Wurfgeschosse gegen Trittin

Verpackungshersteller und Getränkekonzerne wollen sich mit dem Dosenpfand nicht abfinden. Sie boykottieren die Aufstellung von Rücknahmeautomaten – beißen aber bei Umweltminister Jürgen Trittin auf Granit. Die Frist soll nicht verlängert werden

von HANNA GERSMANN

Bons, Gutscheine, Zettelchen. Viele Verbraucher warten sehnlichst auf ein einheitliches Rücknahmesystem für Dosen und Einwegflaschen, damit Schluss ist mit dem Durcheinander im eigenen Portemonnaie. Im Oktober soll es endlich so weit sein, so war es abgesprochen zwischen Bundesumweltminister Jürgen Trittin und der Wirtschaft. Da kam die Ankündigung der großen Handelsketten und Dosenabfüller, den Aufbau des Rücknahmesystems einfach zu stoppen, überraschend. Der Umweltminister reagierte gestern erzürnt: „Das Dosenpfand steht nicht zur Debatte.“ Nun soll es kommende Woche ein Dosengipfel im Ministerium richten.

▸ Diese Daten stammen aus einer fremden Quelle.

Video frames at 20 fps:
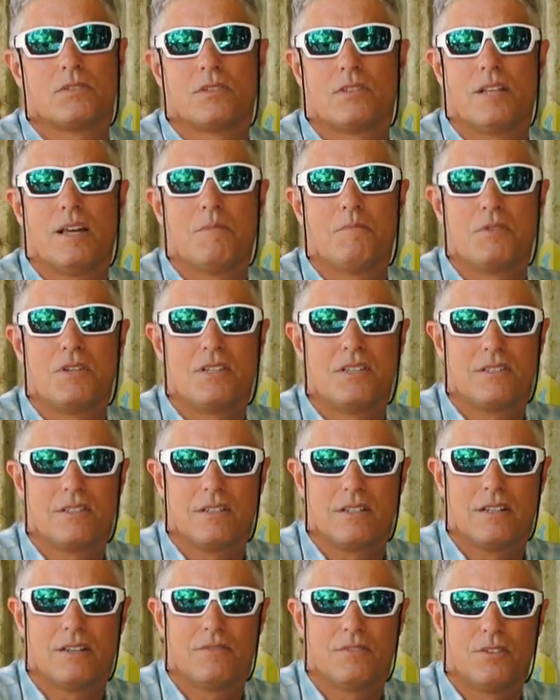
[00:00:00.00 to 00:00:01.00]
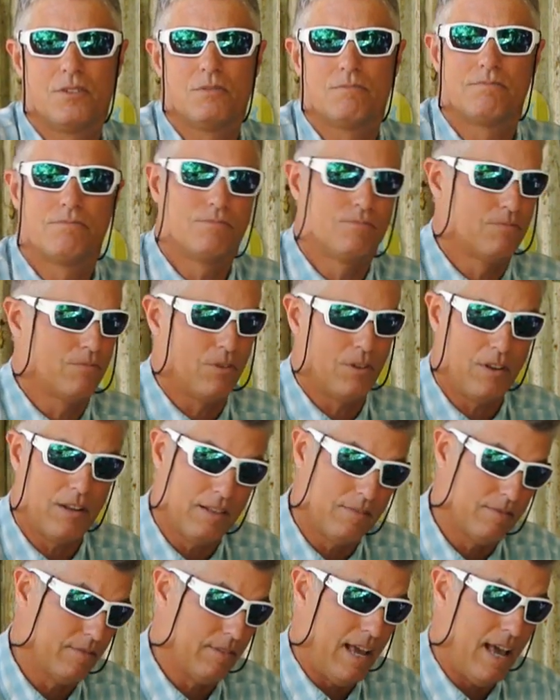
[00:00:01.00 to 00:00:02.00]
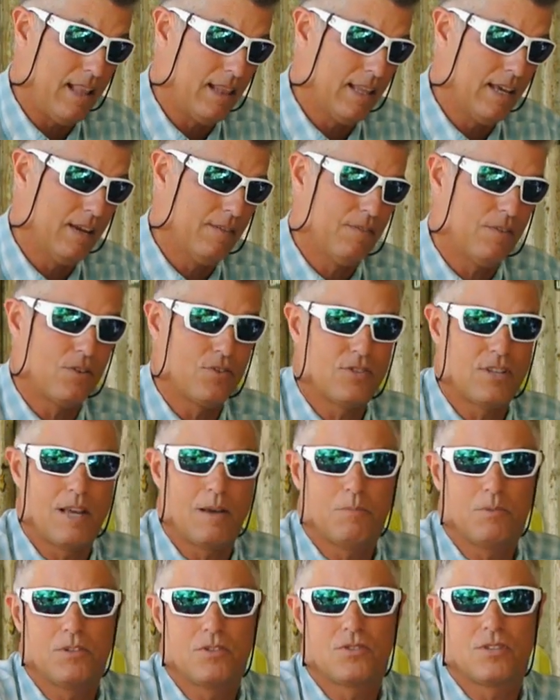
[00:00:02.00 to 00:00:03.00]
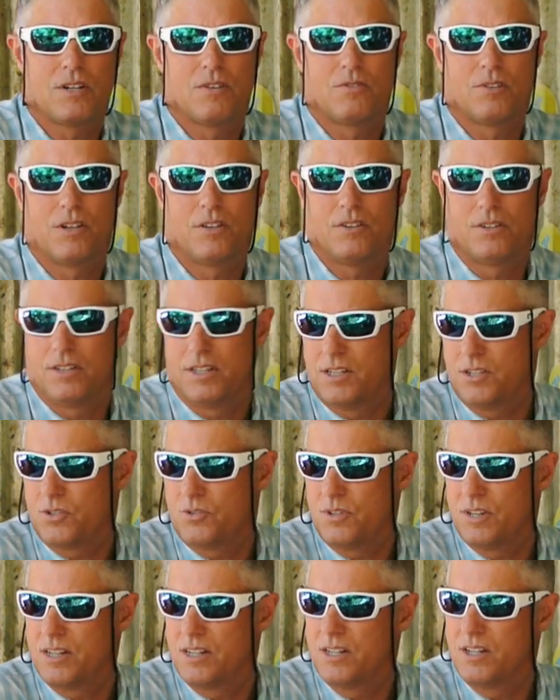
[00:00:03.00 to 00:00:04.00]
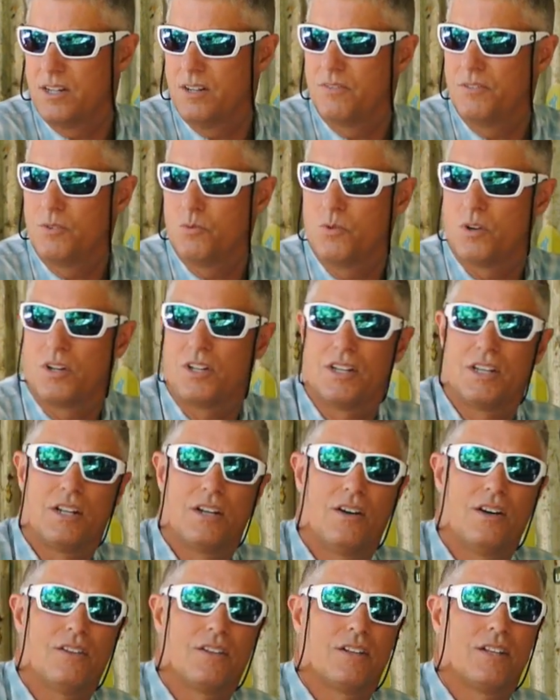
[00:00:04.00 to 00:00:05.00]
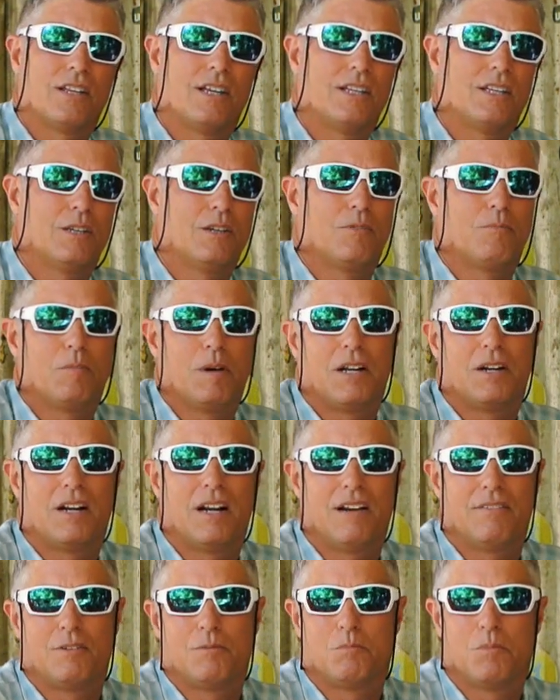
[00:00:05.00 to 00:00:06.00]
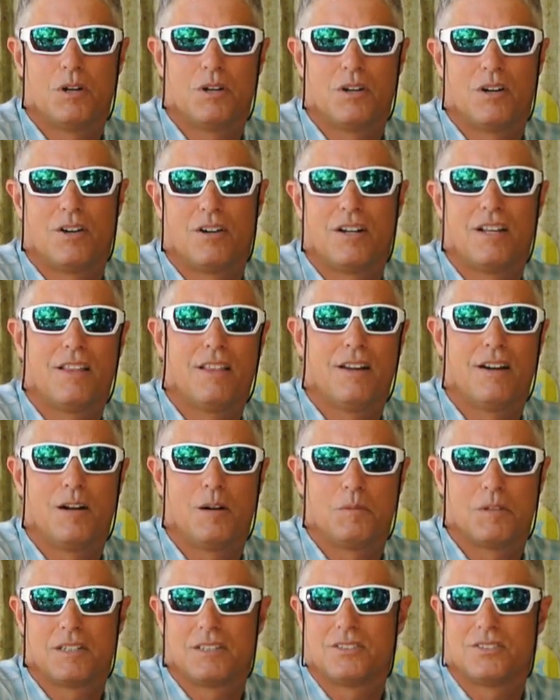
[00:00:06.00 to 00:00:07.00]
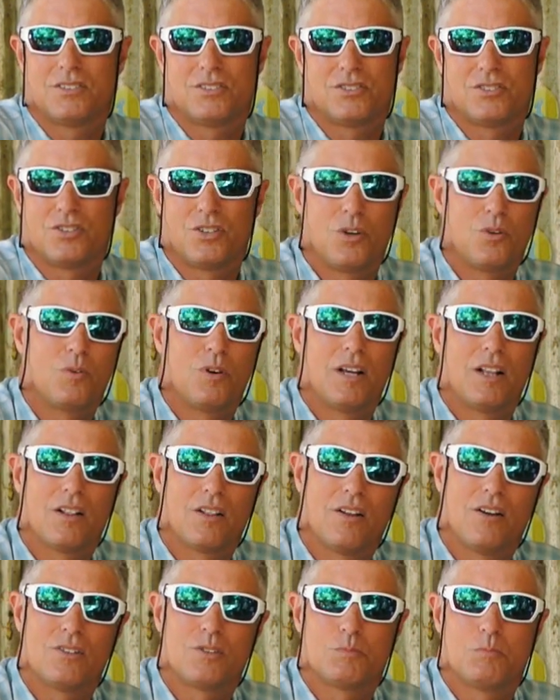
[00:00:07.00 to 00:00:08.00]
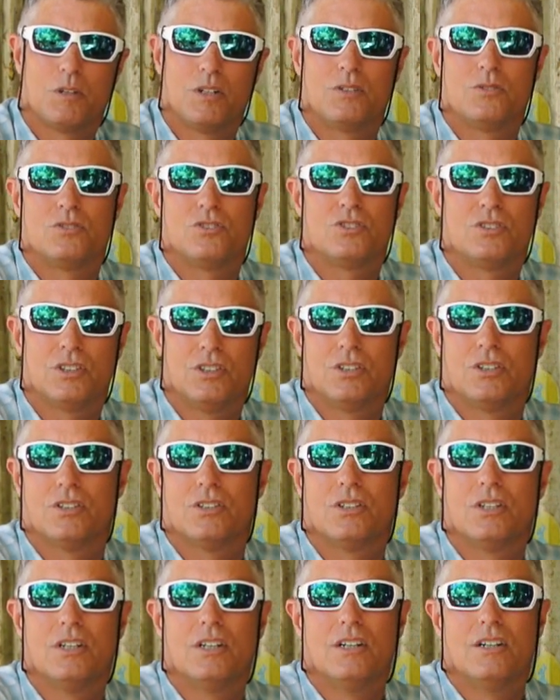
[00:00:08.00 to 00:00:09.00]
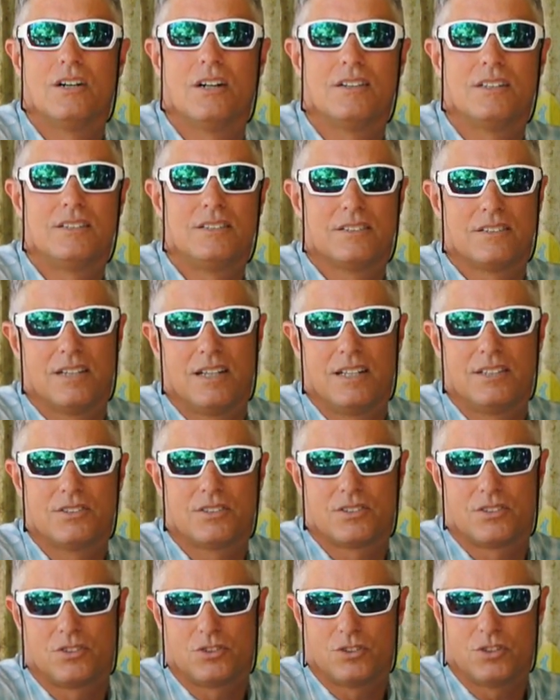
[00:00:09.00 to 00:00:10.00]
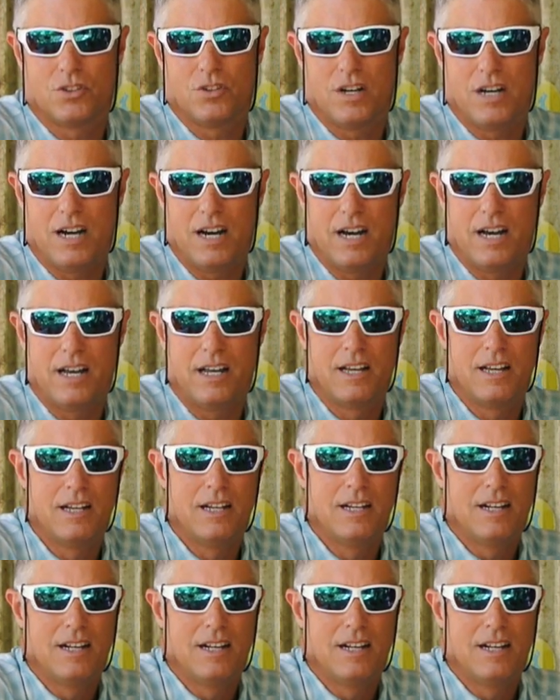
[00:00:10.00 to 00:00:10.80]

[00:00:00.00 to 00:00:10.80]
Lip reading: so that means that if you, for that lake for example, and several other lakes around here, if you wanted to get on the lake, you better have your boat already there, because there's no way to launch boats still on these lakes because they're so high.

Zu verhandeln aber gebe es nichts, machte gestern Trittins Staatssekretär Reiner Baake klar: „Wir werden die Wirtschaft an ihre bisherige Zusage erinnern, bundesweit ein Rücknahmesystem aufzubauen.“ Das sollte eigentlich schon viel früher passiert sein – aber zum Ende des vergangenen Jahres hatte die Industrie den Start durch mangelnde Vorbereitungen verzögert. Handel und Abfüller hatten deshalb versprochen, die Dosenautomaten bis Oktober 2003 überall aufzubauen. Im Gegenzug verzichtet Trittin auf die vollständige Umsetzung der Verpackungsverordnung.

Denn die wird derzeit in zwei Punkten gebrochen. Erstens: Schon wenn der Lkw den Hof des Limoproduzenten verlässt, müsste Pfand erhoben werden. Danach müsste auch der Großhandel blechen – genau wie der Käufer im Land. Pfand auf allen Stufen, so ist es eigentlich vorgesehen. Zweitens: Wer in München auf dem Bahnhof eine Dose kauft, müsste in Berlin das Pfand eigentlich wieder zurückbekommen. Das aber klappt nicht – zum Leidwesen vieler Verbraucher.

Davon offenbar unbekümmert, beklagt die Dosenlobby einmal mehr Rechtsunsicherheit. Deshalb habe es für sie keinen Sinn, Milliarden in die Automaten zu investieren, sagt etwa Peter Traumann von der Bundesvereinigung der Deutschen Ernährungsindustrie im Namen der großen Konzerne – und bezieht sich auf ein Schreiben der EU-Kommission an Trittin. Traumanns Lesart: Die Brüsseler Beamten kritisieren die Pfandpflicht – sie verstoße gegen das europäische Wettbewerbsrecht. „Das aber ist ein Missverständnis“, stellt denn auch EU-Umweltkommissarin Margot Wallström gestern klar. Denn: Nur angesichts der mangelhaften Übergangslösung hegt die Kommission Bedenken. So fordert sie in dem Brief den deutschen Minister – ganz im Gegenteil – zu raschem Handeln auf.

Über die neue Pfandattacke regelrecht verärgert zeigte sich Michael Müller, der umweltpoltische Sprecher der SPD: „Den Idioten sollte man in den Hintern treten.“ Selbstverpflichtungen der Industrie traue er fortan nicht mehr. Er forderte, Pfandbrecher sofort zu bestrafen. Bis zu 250.000 Euro Bußgeld können die Länderbehörden verhängen – gegen Geschäftsführer der Abfüller und im Handel. Noch gilt die Empfehlung des Bundesumweltministers an die Länder, bis 1. Oktober von solchen Strafen abzusehen. Nach dem Gipfel werde darüber aber neu entschieden, so Baake gestern.

Sogleich drohten die mittelständischen Brauereien: Wenn sich die Regierung nicht an die Pfandpflicht halte, verklagten sie diese auf Schadenersatz. Die nämlich machen ihre größten Umsätze mit Mehrwegflaschen und haben ihre Investitionen längst getätigt.

Eine Option bleibt den Automatenverweigerern doch: Sie listen die Dosen und Einwegflaschen aus – wie jetzt bei Aldi in Mönchengladbach. Dort werden Limo, Apfelschorle und Wässer aus den Regalen verbannt.